(INSTRUCTIONS TO FOLLOW) With every picture left out, give the data below back exactly.

(THE INPUT)
Segment Open

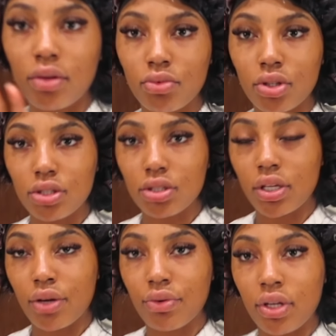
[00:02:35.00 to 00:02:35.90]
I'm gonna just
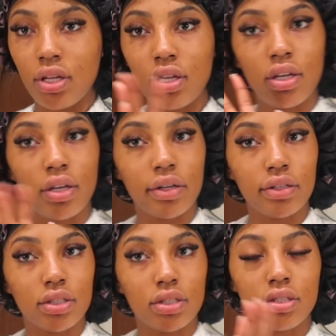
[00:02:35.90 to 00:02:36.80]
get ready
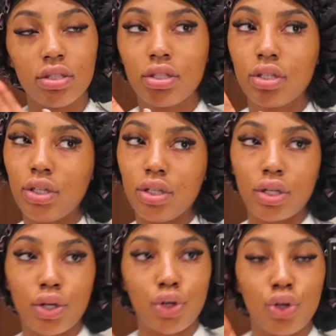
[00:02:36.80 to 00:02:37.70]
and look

Segment Closed

(RESULT OF THIS TASK)
[00:02:35.00 to 00:02:35.90]
I'm gonna just
[00:02:35.90 to 00:02:36.80]
get ready
[00:02:36.80 to 00:02:37.70]
and look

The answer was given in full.